8. If phosphate is administered at longer intervals than twenty-four hours there is interruption of calcification, and resumption of the rachitic type of cartilage removal in the epiphyseal cartilage. A twenty-four-hour period between doses is barely sufficient, in the majority of instances, to maintain a continuous process of calcification. When phosphate administration is forced at the maximum possible rate, calcification in the callus is greatly accelerated, but an increased rate of phosphate administration or an increased initial dose, has no demonstrable effect on the time of appearance of the initial calcification in the epiphyseal cartilage or in the callus.

9. A diet inadequate in phosphate, but with a supplement of twoper-cent. cod-liver oil, does not produce the gross lesions of rickets, or the manifestations of absence of calcification in the fracture callus. The distribution of the bone salt deposited in the bone and in the callus are the same whether large doses of viosterol, or phosphates are administered.
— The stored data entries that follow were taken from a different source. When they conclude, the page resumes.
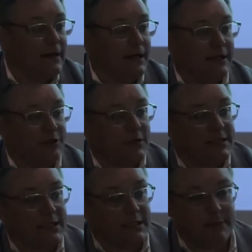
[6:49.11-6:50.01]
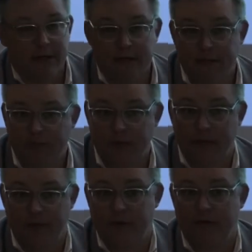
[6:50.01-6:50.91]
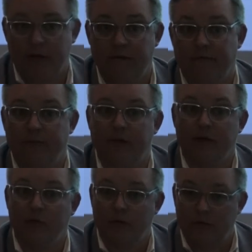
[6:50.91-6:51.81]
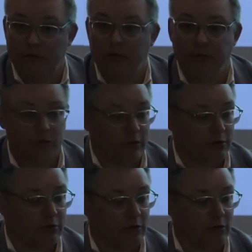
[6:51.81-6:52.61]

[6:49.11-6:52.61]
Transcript: And you can see the mayors spread it around from around the world, global north,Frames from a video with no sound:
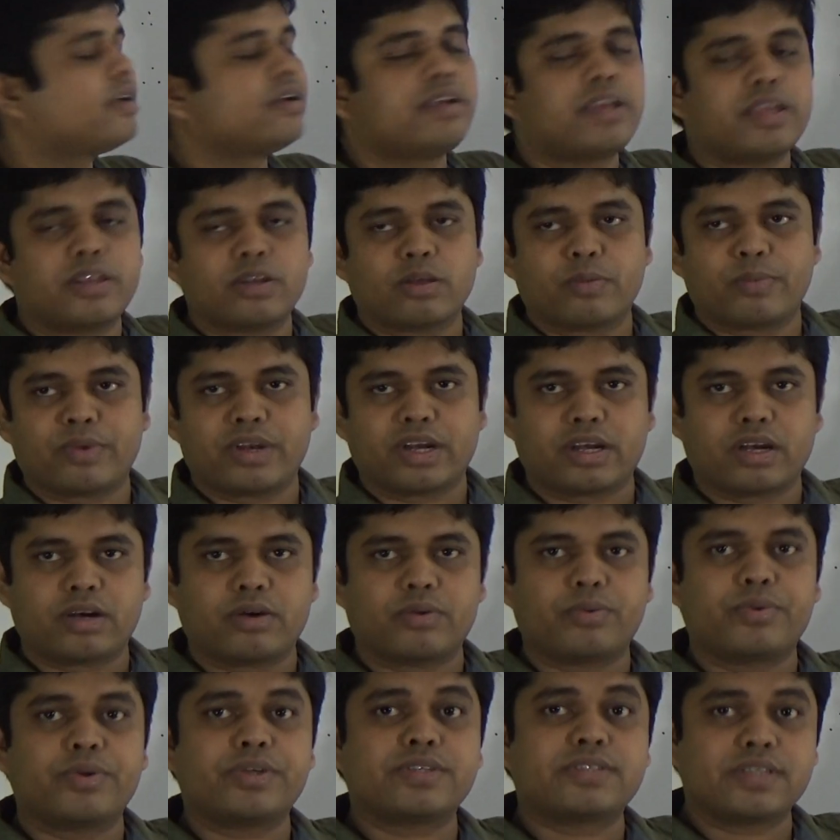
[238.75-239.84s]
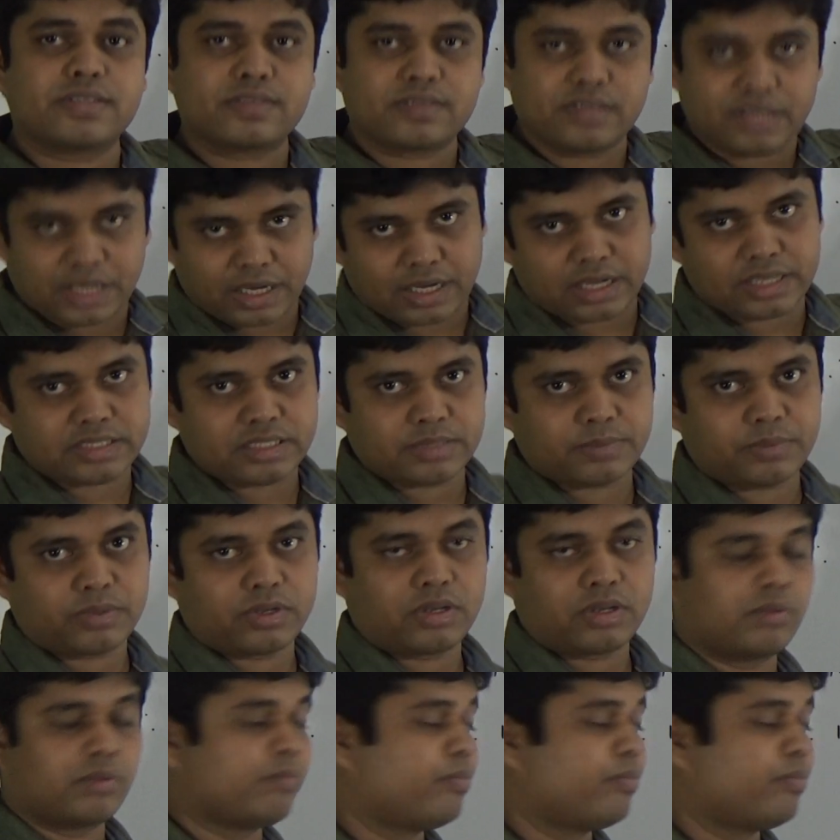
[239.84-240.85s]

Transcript: denominator, which is negligible,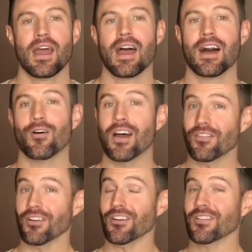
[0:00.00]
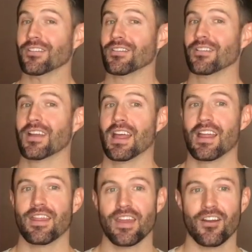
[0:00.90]
However,
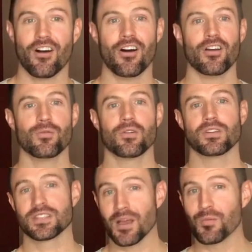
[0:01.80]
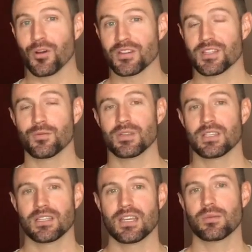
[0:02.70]
there are some words that we
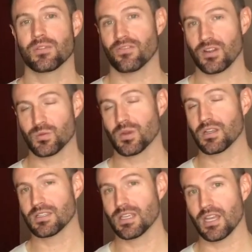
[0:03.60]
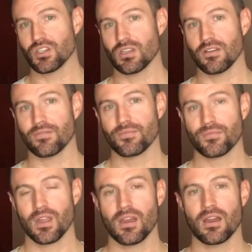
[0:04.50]
did keep the French pronunciation
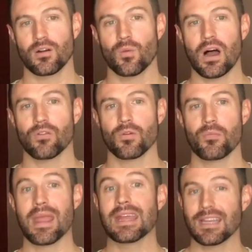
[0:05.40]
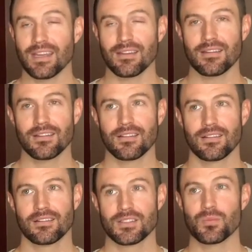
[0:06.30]
of uh, while remaining
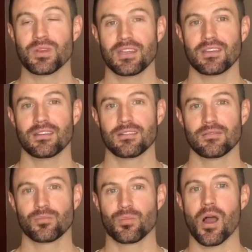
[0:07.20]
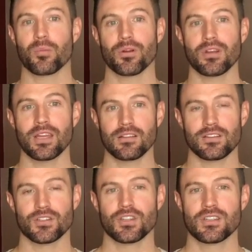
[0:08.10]
to be proper
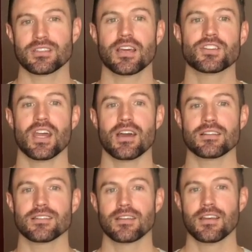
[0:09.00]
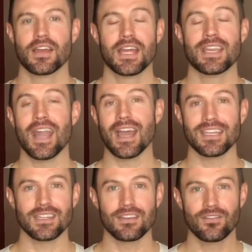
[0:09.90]
English, such as
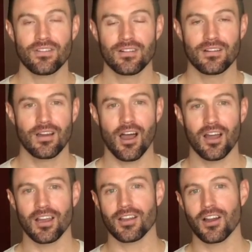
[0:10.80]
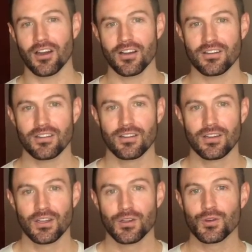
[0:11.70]
naive, a la carte,
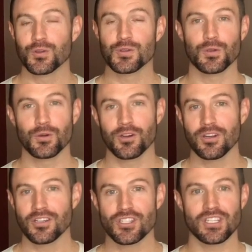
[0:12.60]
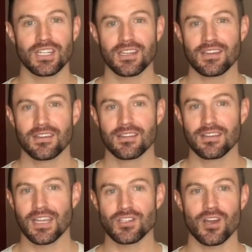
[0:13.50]
couture, chic,
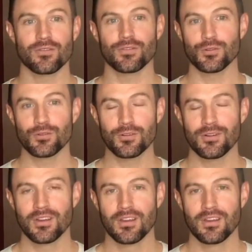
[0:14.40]
déjà vu,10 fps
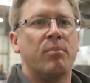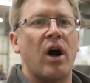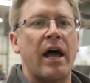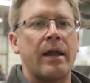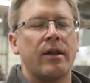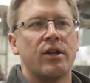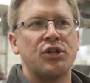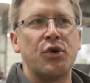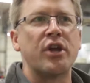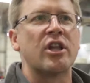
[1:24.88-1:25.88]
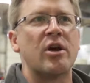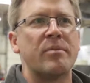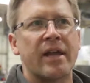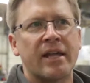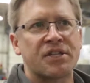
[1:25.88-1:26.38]
but doing
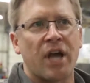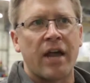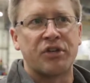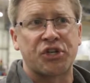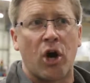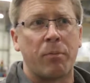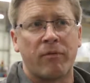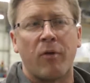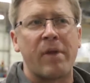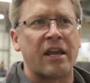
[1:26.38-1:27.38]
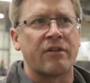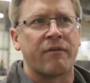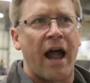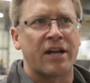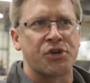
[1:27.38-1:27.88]
them inside the scope of our
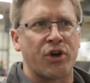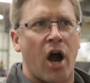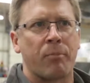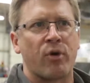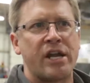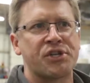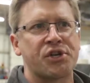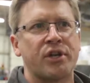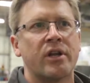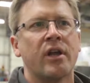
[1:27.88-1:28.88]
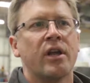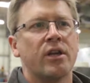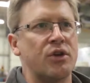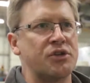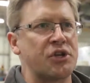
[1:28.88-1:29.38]
manufacturing operation
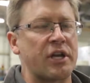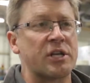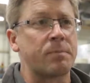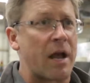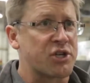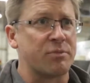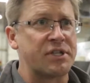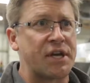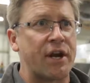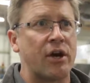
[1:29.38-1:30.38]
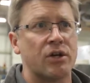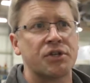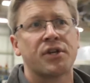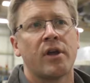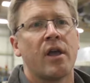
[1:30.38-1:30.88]
using special
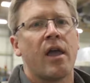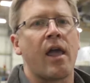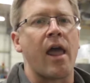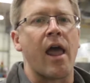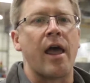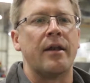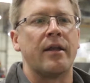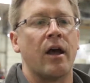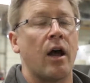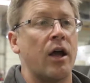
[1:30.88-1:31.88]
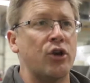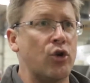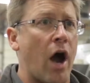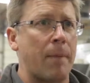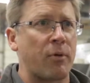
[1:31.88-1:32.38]
materials and
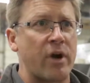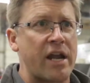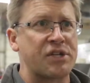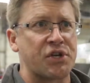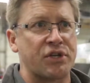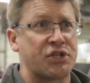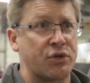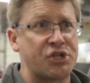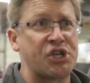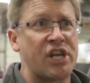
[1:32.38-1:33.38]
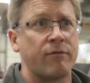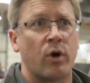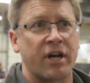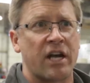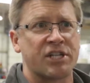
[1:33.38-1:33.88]
new operations to achieve
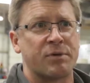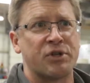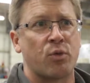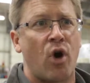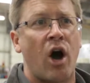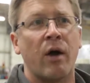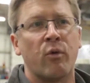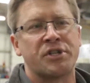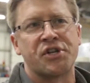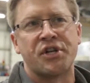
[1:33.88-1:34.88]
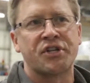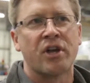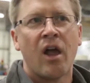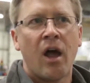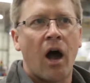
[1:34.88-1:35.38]
what customers want, which is
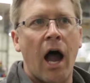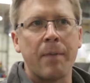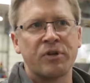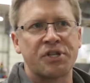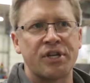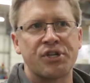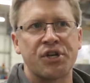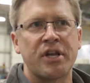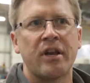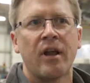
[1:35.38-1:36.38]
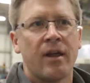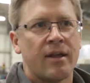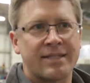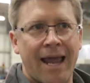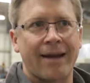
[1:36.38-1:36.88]
high precision
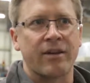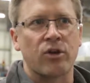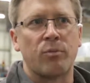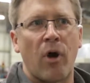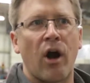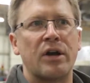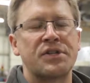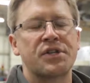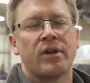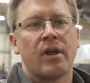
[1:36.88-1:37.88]
technical parts.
Still larger doses of viosterol initiate pathological resorption of bone and of osteoid, and seriously interfere with the healing of fractures.

10. When an adult rat with a previously normal skeleton is transferred to a rachitogenic phosphate-deficient diet, calcification in the callus is adequate to produce bony union at the normal time, and there is only a very slight lag in calcification in the osseous tissue of the callus.

11. It is suggested that the observations upon the retardation of the healing process in the absence of sufficient mineral to produce calcification in the callus, and upon the delay in the initiation of a normal type of response when treatment is initiated, which results from encapsulation of the callus cartilage in a dense mass of connective tissue and fibrocartilage, may have a bearing upon certain problems of delayed union or non-union.